- PROBLEM REQUIREMENTS -
Where the string "from" occurs in the material below, report the whole line.
_ _ _ _ _
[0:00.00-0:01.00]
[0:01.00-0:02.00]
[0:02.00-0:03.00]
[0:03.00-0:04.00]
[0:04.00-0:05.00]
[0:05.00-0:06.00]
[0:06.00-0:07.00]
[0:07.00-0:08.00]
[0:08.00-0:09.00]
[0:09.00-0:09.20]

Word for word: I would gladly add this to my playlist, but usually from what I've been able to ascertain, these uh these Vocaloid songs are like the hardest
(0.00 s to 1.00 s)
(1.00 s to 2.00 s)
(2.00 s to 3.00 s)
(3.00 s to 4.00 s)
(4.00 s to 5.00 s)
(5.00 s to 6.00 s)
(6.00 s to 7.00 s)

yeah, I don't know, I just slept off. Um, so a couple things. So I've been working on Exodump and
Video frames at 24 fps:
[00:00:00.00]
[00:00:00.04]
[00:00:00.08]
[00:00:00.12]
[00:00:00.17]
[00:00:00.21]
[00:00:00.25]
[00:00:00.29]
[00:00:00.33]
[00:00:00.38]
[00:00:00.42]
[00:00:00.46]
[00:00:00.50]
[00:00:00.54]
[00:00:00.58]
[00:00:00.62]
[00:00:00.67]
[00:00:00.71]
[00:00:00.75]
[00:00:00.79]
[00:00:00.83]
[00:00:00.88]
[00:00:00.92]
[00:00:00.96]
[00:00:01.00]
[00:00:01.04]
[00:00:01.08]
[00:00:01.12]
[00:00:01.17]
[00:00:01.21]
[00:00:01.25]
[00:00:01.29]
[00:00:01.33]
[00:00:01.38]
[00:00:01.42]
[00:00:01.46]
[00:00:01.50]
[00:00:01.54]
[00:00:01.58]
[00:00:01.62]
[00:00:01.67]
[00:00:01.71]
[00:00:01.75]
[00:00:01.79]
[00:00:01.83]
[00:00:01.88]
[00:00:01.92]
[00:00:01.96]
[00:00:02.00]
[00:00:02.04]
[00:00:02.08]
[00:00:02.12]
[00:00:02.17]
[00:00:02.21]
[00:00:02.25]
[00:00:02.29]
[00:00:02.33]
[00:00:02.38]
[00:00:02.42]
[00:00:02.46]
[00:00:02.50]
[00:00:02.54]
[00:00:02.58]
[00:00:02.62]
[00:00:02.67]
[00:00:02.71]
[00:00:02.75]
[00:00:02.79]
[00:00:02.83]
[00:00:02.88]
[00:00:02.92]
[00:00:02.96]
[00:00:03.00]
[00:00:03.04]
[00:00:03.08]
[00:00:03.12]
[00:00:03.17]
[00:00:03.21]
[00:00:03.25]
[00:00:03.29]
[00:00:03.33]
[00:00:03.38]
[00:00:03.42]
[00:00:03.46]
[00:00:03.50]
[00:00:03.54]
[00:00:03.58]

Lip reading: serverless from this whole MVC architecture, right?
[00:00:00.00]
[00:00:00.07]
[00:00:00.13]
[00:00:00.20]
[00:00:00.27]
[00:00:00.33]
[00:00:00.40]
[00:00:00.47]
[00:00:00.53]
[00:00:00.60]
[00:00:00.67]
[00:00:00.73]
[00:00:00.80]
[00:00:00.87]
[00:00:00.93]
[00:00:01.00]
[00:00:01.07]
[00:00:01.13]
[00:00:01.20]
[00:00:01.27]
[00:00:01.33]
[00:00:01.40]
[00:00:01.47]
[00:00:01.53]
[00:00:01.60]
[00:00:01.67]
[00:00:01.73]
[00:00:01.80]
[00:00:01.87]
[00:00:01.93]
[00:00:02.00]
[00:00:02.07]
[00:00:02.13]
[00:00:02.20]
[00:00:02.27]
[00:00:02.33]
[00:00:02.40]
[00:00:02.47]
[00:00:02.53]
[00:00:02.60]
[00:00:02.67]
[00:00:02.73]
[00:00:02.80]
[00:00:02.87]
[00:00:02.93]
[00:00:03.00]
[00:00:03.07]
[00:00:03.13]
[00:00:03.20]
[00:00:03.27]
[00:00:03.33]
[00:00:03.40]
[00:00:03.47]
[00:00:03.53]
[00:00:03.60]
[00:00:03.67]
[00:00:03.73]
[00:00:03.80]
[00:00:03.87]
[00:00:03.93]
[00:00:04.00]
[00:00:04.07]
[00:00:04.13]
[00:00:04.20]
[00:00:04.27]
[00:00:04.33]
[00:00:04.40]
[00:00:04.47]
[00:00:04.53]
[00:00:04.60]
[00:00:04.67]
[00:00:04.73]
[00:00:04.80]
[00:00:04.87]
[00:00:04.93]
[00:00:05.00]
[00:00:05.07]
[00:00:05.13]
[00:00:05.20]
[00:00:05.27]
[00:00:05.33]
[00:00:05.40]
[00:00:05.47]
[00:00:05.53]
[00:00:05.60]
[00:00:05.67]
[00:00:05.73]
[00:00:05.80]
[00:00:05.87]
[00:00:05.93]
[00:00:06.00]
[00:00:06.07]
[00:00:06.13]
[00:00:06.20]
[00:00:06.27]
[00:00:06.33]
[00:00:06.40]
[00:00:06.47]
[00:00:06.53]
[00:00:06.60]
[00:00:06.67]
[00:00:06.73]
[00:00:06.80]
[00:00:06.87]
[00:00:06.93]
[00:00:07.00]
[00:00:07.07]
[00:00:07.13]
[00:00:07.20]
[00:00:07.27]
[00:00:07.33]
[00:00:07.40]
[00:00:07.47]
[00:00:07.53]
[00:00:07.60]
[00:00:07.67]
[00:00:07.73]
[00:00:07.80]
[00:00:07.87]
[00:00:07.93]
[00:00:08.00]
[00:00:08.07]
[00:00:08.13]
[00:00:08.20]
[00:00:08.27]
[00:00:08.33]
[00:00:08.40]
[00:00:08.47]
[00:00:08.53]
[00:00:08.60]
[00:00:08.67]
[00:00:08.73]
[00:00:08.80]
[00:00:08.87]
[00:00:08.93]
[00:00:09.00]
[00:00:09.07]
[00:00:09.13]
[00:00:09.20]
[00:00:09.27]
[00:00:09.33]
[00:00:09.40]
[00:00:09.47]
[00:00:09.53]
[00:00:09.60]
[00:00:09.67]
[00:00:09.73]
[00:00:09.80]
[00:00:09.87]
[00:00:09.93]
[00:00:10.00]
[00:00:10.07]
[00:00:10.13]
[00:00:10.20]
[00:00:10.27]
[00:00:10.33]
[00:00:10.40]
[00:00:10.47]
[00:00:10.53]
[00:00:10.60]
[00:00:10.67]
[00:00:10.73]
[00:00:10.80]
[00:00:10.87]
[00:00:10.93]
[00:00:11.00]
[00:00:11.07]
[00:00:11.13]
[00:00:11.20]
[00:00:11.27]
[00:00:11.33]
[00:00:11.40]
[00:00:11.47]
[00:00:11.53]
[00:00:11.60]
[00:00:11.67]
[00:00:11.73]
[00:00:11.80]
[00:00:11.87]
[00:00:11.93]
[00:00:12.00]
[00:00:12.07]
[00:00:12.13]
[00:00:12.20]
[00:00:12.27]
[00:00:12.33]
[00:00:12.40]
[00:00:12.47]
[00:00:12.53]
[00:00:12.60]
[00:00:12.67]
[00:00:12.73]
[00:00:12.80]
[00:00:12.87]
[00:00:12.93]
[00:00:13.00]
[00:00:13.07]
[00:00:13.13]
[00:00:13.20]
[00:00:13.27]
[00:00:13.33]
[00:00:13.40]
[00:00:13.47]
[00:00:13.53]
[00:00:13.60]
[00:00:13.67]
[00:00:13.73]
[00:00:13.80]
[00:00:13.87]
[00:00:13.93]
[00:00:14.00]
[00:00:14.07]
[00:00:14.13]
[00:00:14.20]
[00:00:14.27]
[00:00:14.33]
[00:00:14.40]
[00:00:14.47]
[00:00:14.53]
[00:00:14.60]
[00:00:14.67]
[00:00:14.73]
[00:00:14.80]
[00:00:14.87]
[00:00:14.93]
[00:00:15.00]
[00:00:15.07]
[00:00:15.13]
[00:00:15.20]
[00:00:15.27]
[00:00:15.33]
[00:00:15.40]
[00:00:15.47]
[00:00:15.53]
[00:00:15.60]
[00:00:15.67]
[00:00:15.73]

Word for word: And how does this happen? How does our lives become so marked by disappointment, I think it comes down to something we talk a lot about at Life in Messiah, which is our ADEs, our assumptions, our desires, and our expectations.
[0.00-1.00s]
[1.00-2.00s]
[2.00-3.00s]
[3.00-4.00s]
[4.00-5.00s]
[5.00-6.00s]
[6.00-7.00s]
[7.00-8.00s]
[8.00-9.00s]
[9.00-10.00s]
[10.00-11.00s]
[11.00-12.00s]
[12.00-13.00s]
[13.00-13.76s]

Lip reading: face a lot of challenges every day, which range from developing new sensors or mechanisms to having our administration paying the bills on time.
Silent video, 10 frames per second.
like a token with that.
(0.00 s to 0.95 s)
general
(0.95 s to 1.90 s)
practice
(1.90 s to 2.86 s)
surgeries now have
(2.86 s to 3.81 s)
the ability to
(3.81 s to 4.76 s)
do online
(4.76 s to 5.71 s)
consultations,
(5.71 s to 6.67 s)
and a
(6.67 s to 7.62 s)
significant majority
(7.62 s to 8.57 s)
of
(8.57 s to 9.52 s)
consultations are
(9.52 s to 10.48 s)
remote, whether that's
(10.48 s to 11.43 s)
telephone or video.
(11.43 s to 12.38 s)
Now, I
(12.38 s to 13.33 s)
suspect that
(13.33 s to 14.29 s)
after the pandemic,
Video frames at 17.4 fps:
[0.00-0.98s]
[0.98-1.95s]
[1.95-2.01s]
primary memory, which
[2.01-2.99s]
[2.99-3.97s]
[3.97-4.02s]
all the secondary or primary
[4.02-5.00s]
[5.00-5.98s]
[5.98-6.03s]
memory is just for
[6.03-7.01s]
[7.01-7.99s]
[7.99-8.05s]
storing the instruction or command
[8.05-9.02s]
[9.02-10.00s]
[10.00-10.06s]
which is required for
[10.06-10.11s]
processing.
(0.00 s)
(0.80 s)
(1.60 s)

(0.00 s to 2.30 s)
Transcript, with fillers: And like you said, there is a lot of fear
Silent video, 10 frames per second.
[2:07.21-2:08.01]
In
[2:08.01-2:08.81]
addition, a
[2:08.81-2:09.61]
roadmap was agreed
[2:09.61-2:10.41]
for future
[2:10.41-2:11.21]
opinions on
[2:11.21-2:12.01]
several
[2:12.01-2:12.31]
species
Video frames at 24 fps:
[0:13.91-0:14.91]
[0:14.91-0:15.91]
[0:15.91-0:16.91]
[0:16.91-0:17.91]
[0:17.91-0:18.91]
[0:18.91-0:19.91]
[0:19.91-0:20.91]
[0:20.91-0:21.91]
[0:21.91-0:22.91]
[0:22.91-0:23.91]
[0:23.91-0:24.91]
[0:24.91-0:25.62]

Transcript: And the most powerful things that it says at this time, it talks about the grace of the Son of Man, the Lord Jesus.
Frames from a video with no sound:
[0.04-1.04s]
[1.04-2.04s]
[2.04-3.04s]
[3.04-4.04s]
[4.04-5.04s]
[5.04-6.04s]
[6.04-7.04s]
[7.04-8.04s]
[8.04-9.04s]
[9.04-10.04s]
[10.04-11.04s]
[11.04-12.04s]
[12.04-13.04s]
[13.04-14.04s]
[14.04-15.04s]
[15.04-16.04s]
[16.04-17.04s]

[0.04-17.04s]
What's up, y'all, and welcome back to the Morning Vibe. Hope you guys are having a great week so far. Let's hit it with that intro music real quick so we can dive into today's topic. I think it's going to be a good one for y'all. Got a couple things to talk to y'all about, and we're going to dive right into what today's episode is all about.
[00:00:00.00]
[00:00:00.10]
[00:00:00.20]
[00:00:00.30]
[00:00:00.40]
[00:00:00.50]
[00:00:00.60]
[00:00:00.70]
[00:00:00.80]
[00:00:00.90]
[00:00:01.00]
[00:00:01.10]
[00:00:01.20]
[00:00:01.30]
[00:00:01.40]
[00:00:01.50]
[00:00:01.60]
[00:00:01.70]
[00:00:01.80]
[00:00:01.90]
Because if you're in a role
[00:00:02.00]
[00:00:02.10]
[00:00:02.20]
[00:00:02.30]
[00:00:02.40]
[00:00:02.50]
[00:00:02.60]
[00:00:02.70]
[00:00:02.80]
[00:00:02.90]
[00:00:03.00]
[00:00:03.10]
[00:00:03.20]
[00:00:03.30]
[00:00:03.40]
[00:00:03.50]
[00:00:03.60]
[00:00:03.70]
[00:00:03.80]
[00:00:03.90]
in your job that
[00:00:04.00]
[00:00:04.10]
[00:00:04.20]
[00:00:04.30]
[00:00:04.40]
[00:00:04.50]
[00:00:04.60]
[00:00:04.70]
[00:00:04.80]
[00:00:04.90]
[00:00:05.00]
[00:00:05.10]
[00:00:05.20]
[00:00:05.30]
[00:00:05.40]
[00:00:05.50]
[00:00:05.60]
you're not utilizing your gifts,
_ _ _ _ _
- TASK SOLUTION -
Word for word: I would gladly add this to my playlist, but usually from what I've been able to ascertain, these uh these Vocaloid songs are like the hardest
Lip reading: serverless from this whole MVC architecture, right?
Lip reading: face a lot of challenges every day, which range from developing new sensors or mechanisms to having our administration paying the bills on time.
Frames from a video with no sound:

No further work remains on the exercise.